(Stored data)
● ● ● ● ●

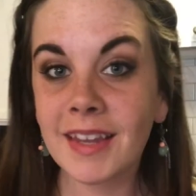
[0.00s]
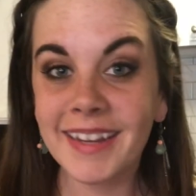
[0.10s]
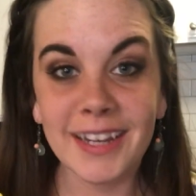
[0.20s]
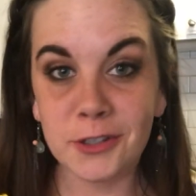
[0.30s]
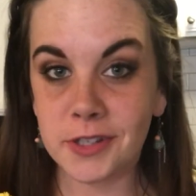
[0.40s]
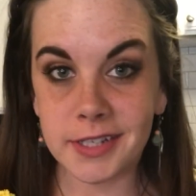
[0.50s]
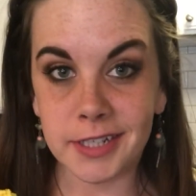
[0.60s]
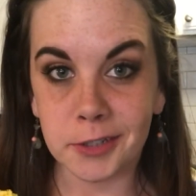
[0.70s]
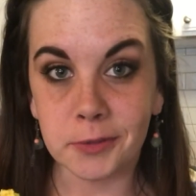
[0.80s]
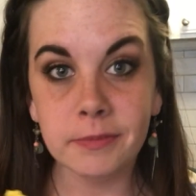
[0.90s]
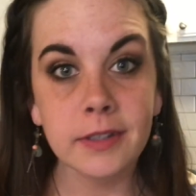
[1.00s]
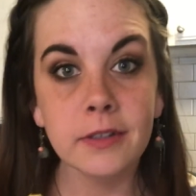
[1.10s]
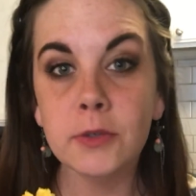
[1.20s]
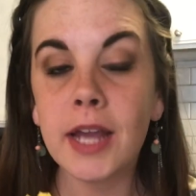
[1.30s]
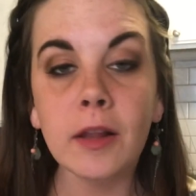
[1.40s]
Here's the deal.
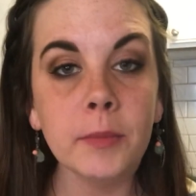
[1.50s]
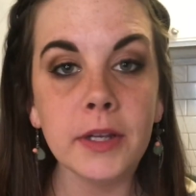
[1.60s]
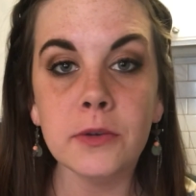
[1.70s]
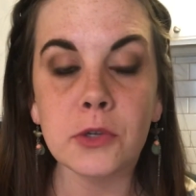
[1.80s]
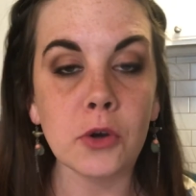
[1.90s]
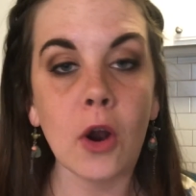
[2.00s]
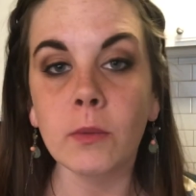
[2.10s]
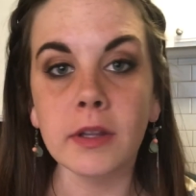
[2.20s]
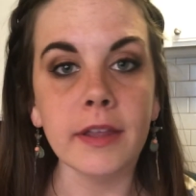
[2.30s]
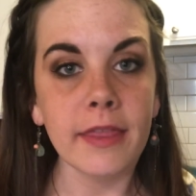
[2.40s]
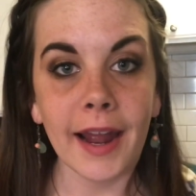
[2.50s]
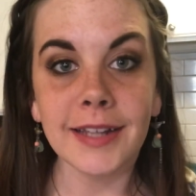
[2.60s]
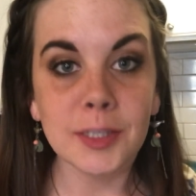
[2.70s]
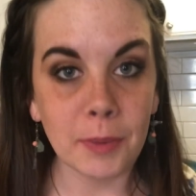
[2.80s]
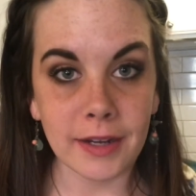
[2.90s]
Those jalapenos are not really that
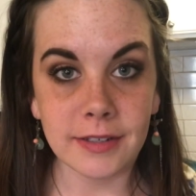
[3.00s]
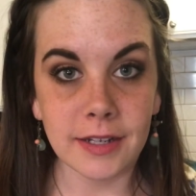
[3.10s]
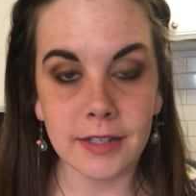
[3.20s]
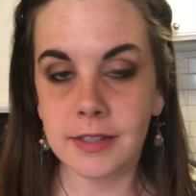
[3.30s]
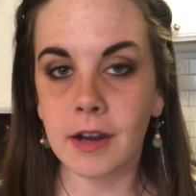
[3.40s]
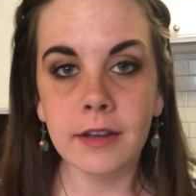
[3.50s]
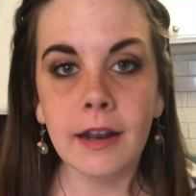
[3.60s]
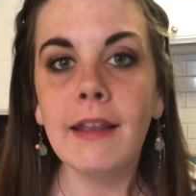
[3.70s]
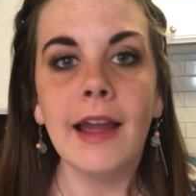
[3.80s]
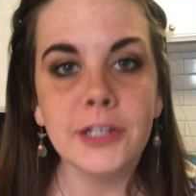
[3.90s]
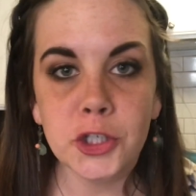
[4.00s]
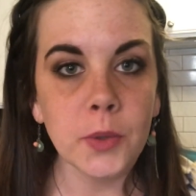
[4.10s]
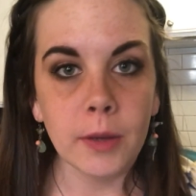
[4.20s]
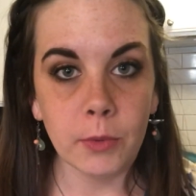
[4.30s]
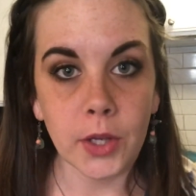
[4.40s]
spicy. It's not gonna light you
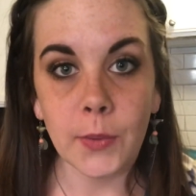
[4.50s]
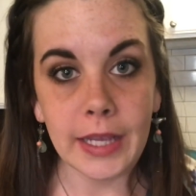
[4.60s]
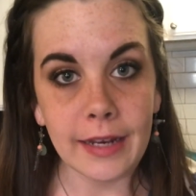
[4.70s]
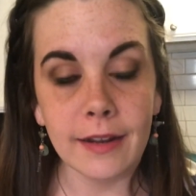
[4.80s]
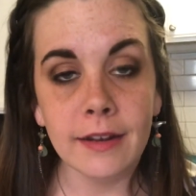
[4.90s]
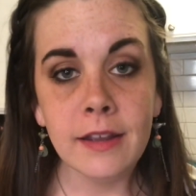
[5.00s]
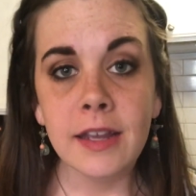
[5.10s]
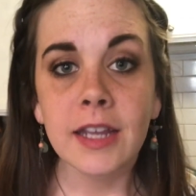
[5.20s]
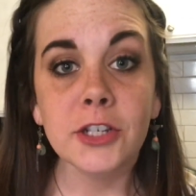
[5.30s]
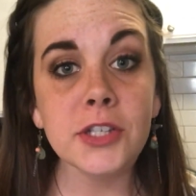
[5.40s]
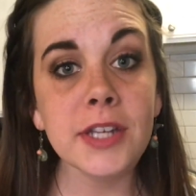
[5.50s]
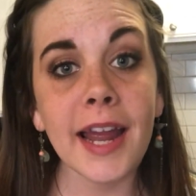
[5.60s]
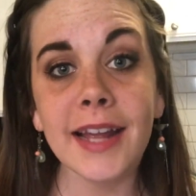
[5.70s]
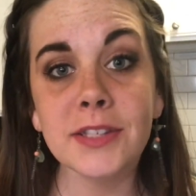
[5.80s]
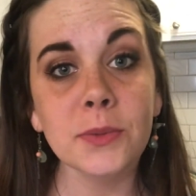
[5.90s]
up when you eat it. It just
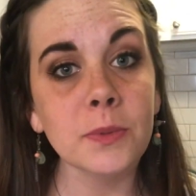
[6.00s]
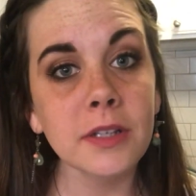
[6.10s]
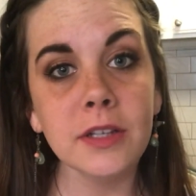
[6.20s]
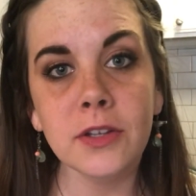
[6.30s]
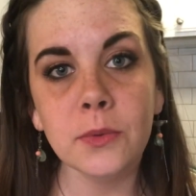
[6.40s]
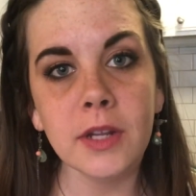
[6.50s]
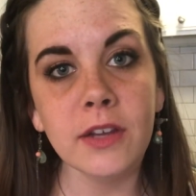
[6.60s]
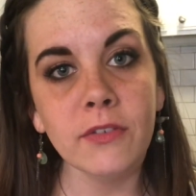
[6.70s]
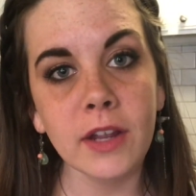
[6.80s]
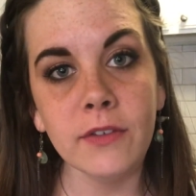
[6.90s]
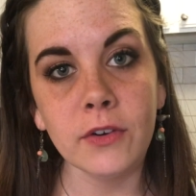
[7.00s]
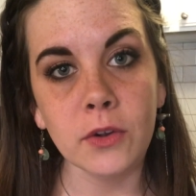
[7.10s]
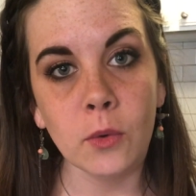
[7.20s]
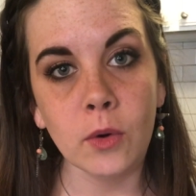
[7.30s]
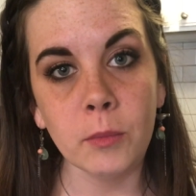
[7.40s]
adds a really unique flavor to
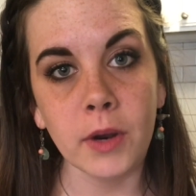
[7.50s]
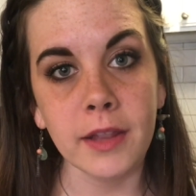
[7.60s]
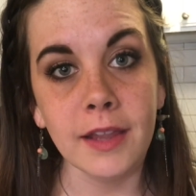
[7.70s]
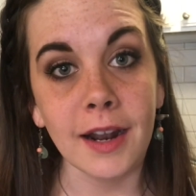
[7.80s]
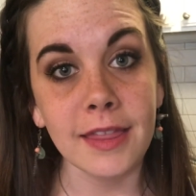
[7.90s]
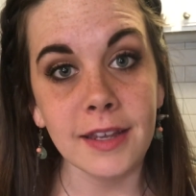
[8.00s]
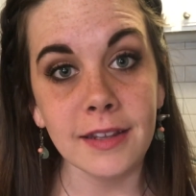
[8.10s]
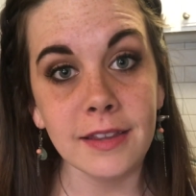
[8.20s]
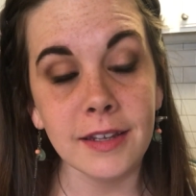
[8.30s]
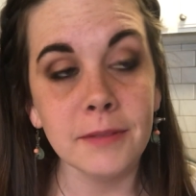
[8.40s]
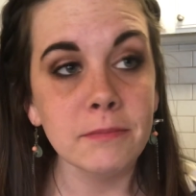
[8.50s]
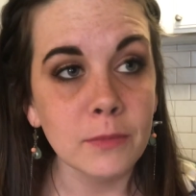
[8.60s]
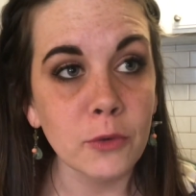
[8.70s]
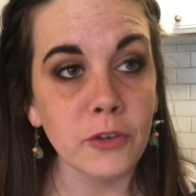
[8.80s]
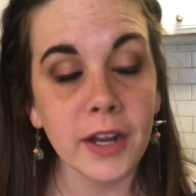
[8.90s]
cornbread that I think that,
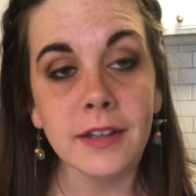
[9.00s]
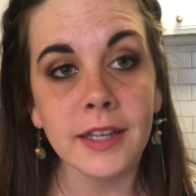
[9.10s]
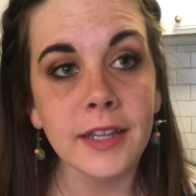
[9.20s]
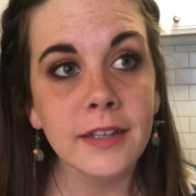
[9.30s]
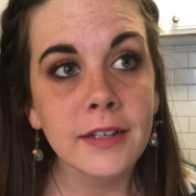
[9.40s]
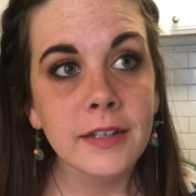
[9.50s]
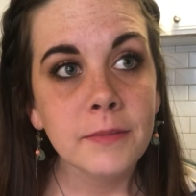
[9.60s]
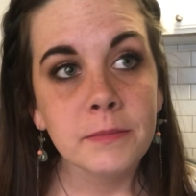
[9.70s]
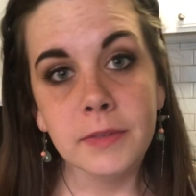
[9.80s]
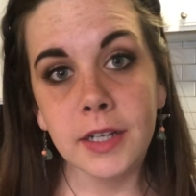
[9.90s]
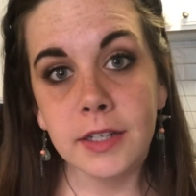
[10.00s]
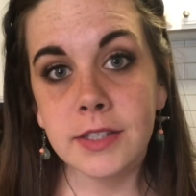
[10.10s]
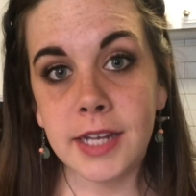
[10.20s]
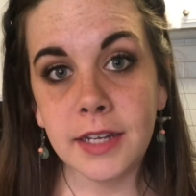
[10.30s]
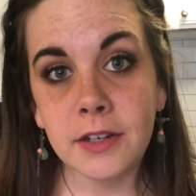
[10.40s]
frankly, it could
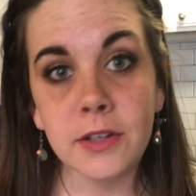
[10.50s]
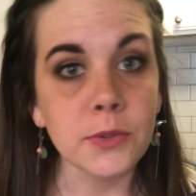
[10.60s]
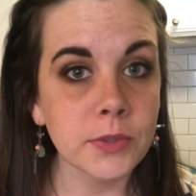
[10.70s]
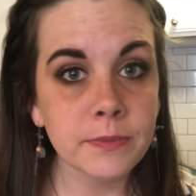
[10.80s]
stand to use.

● ● ● ● ●

== Problem to solve ==
Set down all records verbatim, omitting images.

== Your response ==
[0.00s]
[0.10s]
[0.20s]
[0.30s]
[0.40s]
[0.50s]
[0.60s]
[0.70s]
[0.80s]
[0.90s]
[1.00s]
[1.10s]
[1.20s]
[1.30s]
[1.40s]
Here's the deal.
[1.50s]
[1.60s]
[1.70s]
[1.80s]
[1.90s]
[2.00s]
[2.10s]
[2.20s]
[2.30s]
[2.40s]
[2.50s]
[2.60s]
[2.70s]
[2.80s]
[2.90s]
Those jalapenos are not really that
[3.00s]
[3.10s]
[3.20s]
[3.30s]
[3.40s]
[3.50s]
[3.60s]
[3.70s]
[3.80s]
[3.90s]
[4.00s]
[4.10s]
[4.20s]
[4.30s]
[4.40s]
spicy. It's not gonna light you
[4.50s]
[4.60s]
[4.70s]
[4.80s]
[4.90s]
[5.00s]
[5.10s]
[5.20s]
[5.30s]
[5.40s]
[5.50s]
[5.60s]
[5.70s]
[5.80s]
[5.90s]
up when you eat it. It just
[6.00s]
[6.10s]
[6.20s]
[6.30s]
[6.40s]
[6.50s]
[6.60s]
[6.70s]
[6.80s]
[6.90s]
[7.00s]
[7.10s]
[7.20s]
[7.30s]
[7.40s]
adds a really unique flavor to
[7.50s]
[7.60s]
[7.70s]
[7.80s]
[7.90s]
[8.00s]
[8.10s]
[8.20s]
[8.30s]
[8.40s]
[8.50s]
[8.60s]
[8.70s]
[8.80s]
[8.90s]
cornbread that I think that,
[9.00s]
[9.10s]
[9.20s]
[9.30s]
[9.40s]
[9.50s]
[9.60s]
[9.70s]
[9.80s]
[9.90s]
[10.00s]
[10.10s]
[10.20s]
[10.30s]
[10.40s]
frankly, it could
[10.50s]
[10.60s]
[10.70s]
[10.80s]
stand to use.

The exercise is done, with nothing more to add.